Go through the data below and work out how many lines contain "second"; the answer is the number alone.

• RECORDS TO PROCESS:

┌────────

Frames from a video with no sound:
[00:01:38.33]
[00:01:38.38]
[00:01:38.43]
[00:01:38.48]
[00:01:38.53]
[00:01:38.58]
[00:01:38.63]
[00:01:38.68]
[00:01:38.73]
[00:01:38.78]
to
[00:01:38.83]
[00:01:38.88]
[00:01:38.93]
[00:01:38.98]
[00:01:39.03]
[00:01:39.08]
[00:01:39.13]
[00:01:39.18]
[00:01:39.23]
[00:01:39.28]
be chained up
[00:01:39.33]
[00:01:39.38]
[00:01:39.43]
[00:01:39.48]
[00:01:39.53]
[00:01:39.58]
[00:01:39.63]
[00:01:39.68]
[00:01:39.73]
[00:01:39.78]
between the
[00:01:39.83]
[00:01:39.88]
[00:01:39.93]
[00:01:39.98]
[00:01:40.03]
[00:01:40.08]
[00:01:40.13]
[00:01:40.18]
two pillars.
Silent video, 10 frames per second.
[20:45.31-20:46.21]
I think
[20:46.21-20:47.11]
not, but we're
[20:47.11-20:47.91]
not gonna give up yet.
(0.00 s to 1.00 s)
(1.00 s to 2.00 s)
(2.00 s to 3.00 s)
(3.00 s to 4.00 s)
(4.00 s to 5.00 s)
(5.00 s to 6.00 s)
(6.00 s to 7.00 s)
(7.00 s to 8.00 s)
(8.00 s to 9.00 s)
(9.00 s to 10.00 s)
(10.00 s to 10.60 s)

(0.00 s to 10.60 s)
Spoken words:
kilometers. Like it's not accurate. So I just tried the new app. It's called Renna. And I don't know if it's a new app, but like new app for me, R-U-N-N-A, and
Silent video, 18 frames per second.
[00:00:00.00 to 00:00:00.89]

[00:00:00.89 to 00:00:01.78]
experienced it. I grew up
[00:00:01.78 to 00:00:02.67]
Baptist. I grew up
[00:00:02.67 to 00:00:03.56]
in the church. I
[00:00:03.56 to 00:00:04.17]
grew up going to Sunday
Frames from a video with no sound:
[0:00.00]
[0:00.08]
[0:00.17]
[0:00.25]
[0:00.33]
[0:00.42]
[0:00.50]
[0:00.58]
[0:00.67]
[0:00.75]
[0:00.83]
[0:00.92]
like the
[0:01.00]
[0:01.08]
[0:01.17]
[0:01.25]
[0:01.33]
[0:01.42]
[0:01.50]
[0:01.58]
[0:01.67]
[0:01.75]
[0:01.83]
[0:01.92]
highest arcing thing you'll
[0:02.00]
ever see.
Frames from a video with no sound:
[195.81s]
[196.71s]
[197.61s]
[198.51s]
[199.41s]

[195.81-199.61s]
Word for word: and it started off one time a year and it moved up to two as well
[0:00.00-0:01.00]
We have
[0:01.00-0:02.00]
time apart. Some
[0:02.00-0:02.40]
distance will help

└────────

• RESPONSE AREA:
2